EXERCISE DESCRIPTION: Would you print every entry below exactly as written, omitting the images?

Stored items:
....................

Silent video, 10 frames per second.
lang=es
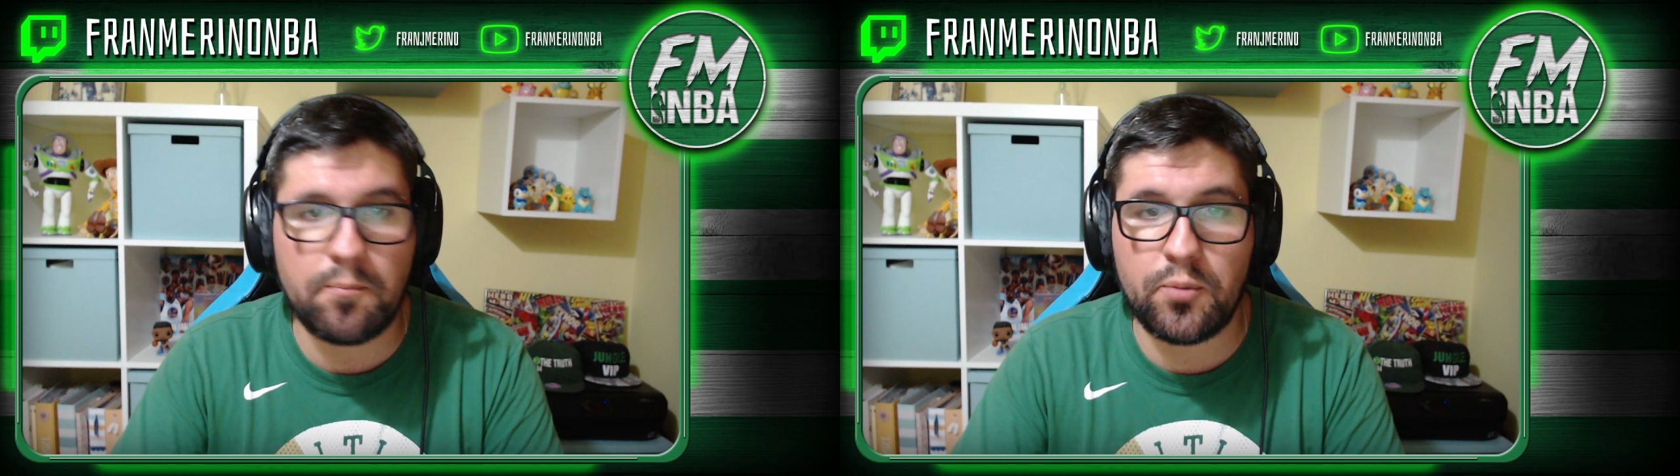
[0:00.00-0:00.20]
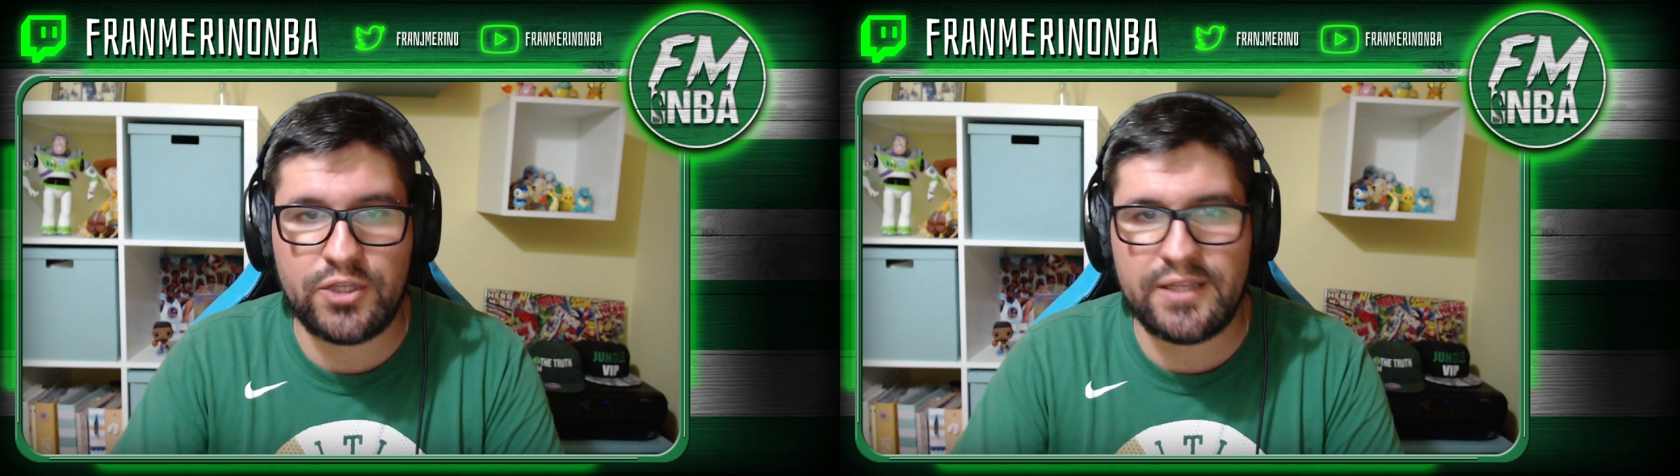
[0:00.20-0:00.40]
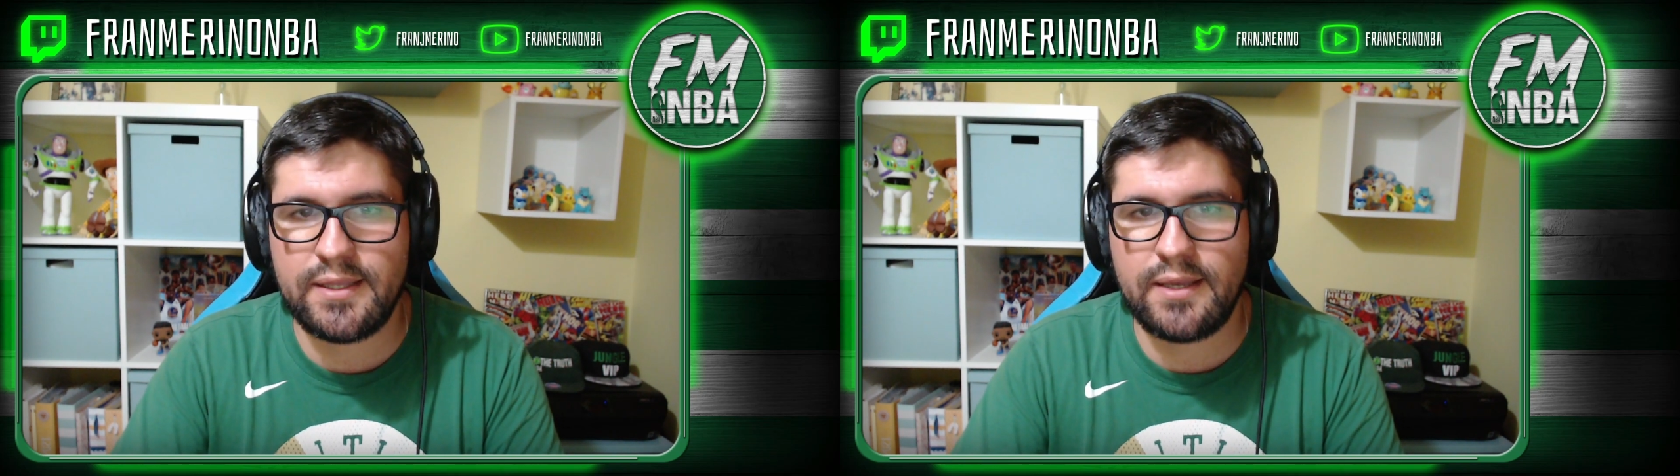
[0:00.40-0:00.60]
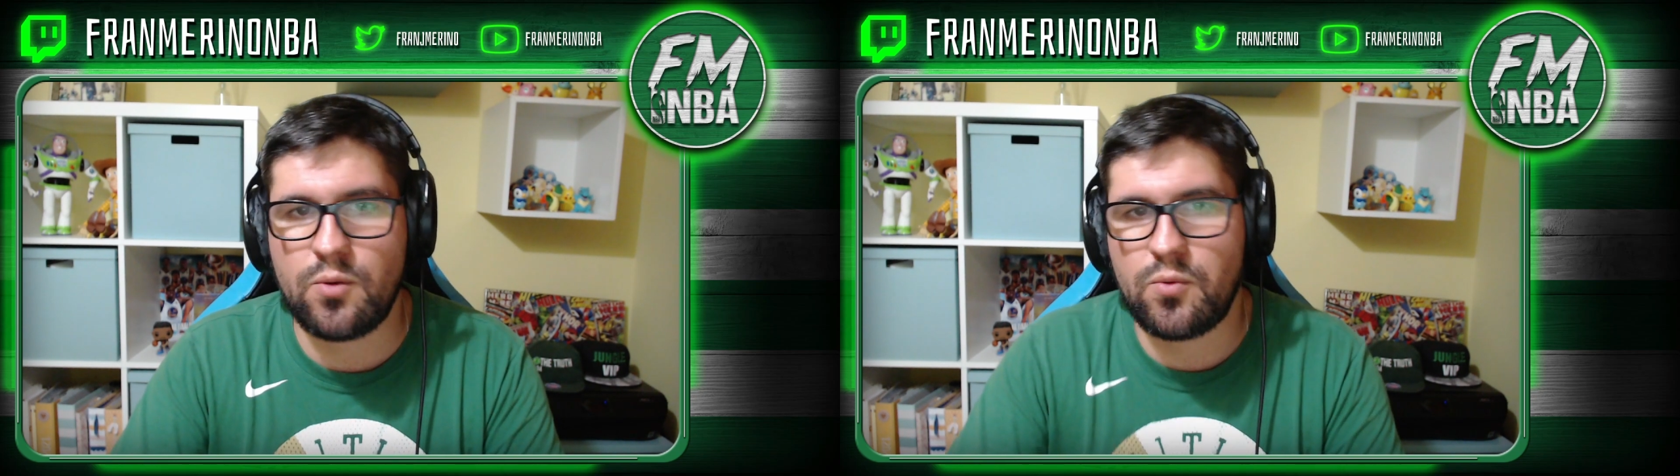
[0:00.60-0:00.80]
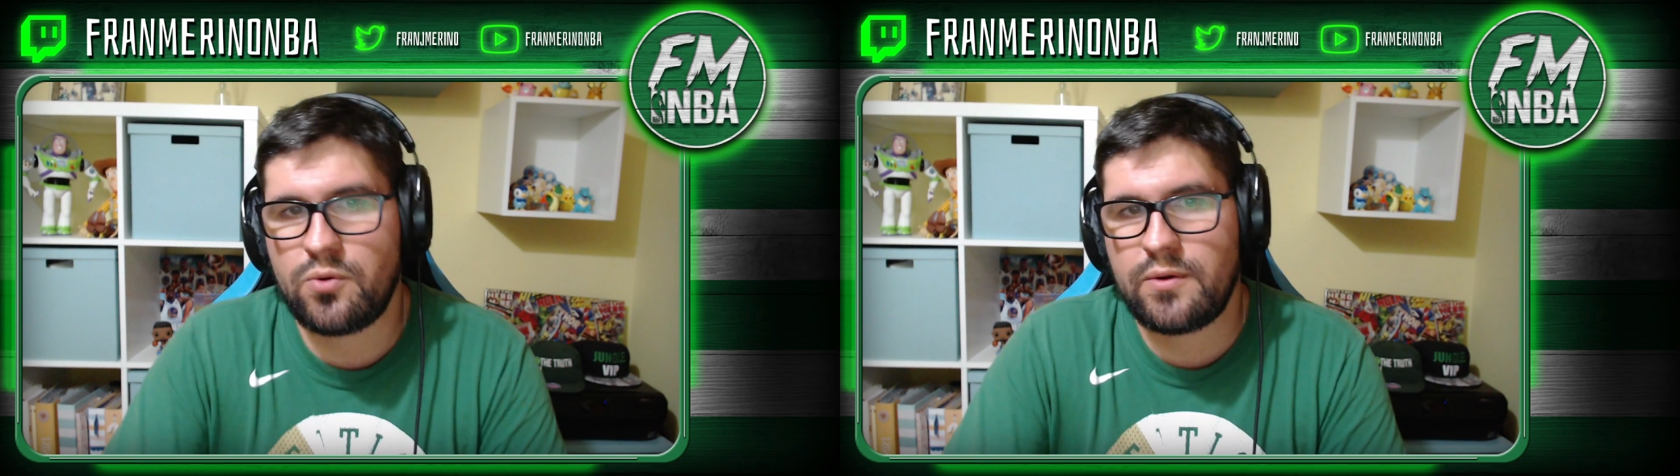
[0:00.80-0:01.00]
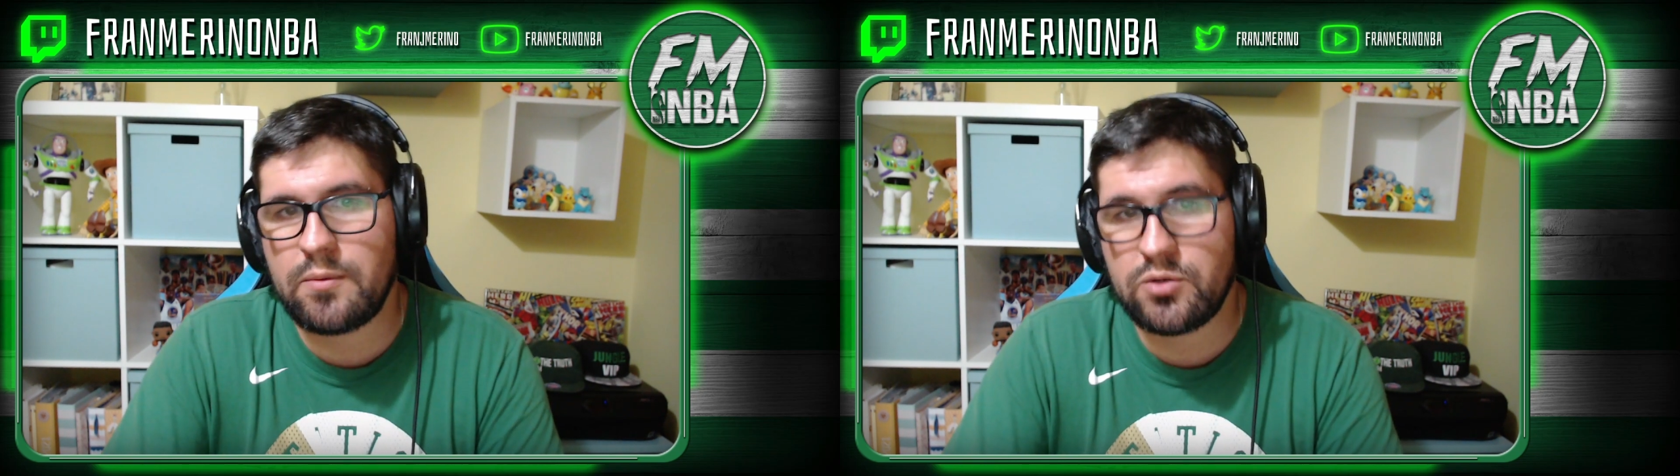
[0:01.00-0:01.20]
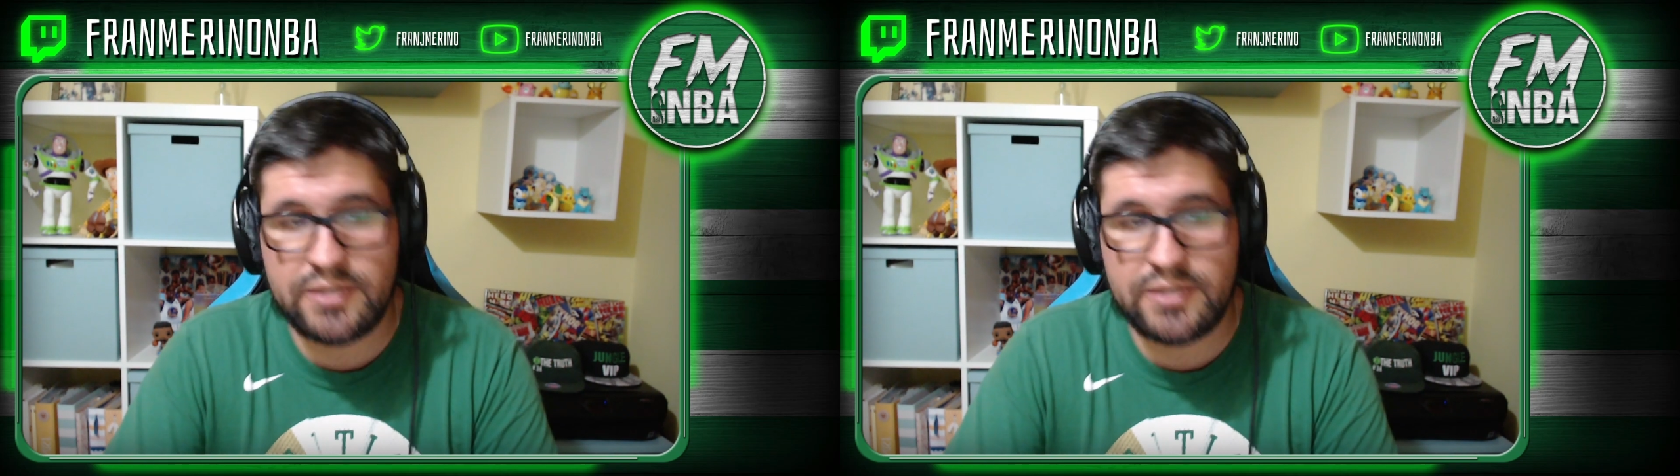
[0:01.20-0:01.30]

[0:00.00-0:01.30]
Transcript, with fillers: potente como, vamos,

....................

OUTPUT OF THE TASK:
Silent video, 10 frames per second.
lang=es
[0:00.00-0:00.20]
[0:00.20-0:00.40]
[0:00.40-0:00.60]
[0:00.60-0:00.80]
[0:00.80-0:01.00]
[0:01.00-0:01.20]
[0:01.20-0:01.30]

[0:00.00-0:01.30]
Transcript, with fillers: potente como, vamos,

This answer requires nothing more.